▶ _EXERCISE BRIEF_
Write out the data exactly, please, and omit the pictures.

▶ _MATERIAL FOR THIS EXERCISE_
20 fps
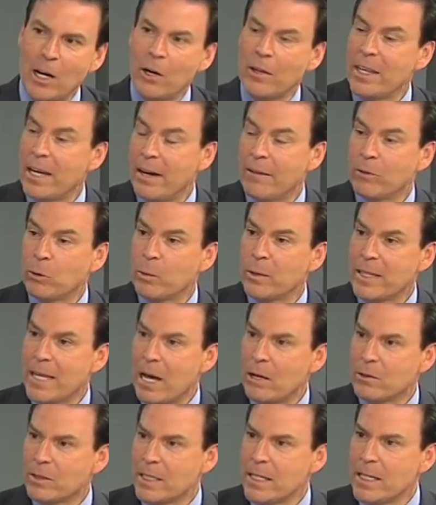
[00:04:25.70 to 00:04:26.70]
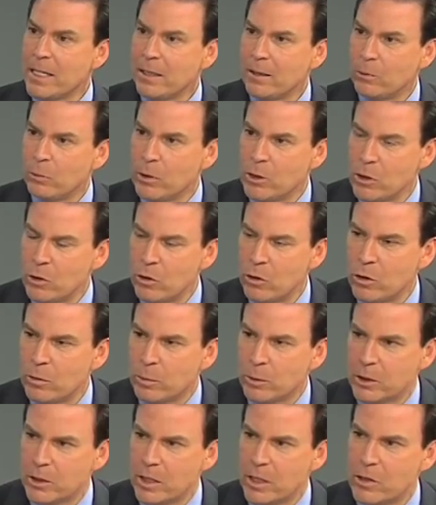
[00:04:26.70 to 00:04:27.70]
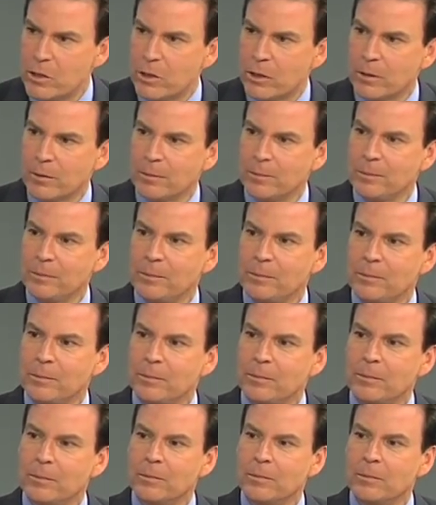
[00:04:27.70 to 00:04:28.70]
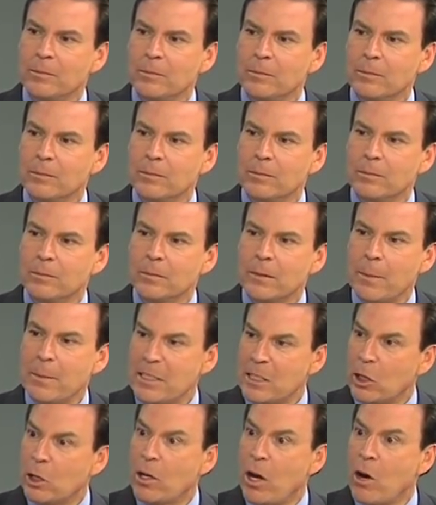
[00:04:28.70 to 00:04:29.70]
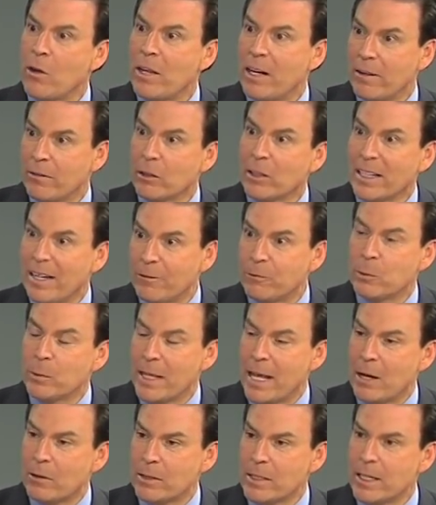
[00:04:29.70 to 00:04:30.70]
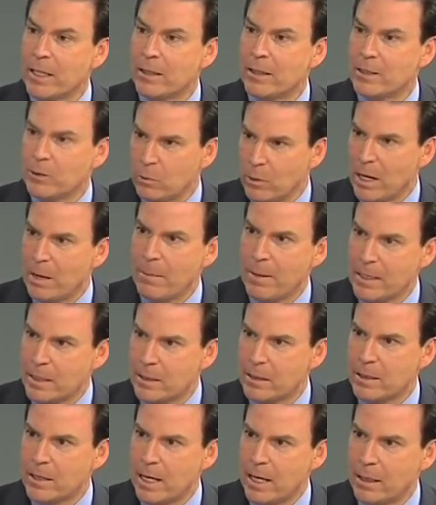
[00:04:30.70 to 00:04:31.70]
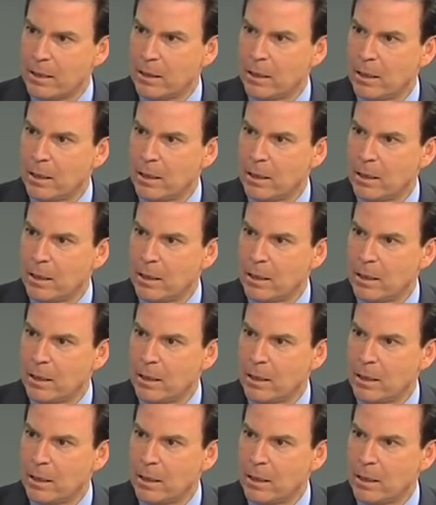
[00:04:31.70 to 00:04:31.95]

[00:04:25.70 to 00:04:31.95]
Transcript: Are they ever without teeth when you do the procedure? That means, are they ever left without teeth, is what I meant to say.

▶ _ANSWER SECTION_
20 fps
[00:04:25.70 to 00:04:26.70]
[00:04:26.70 to 00:04:27.70]
[00:04:27.70 to 00:04:28.70]
[00:04:28.70 to 00:04:29.70]
[00:04:29.70 to 00:04:30.70]
[00:04:30.70 to 00:04:31.70]
[00:04:31.70 to 00:04:31.95]

[00:04:25.70 to 00:04:31.95]
Transcript: Are they ever without teeth when you do the procedure? That means, are they ever left without teeth, is what I meant to say.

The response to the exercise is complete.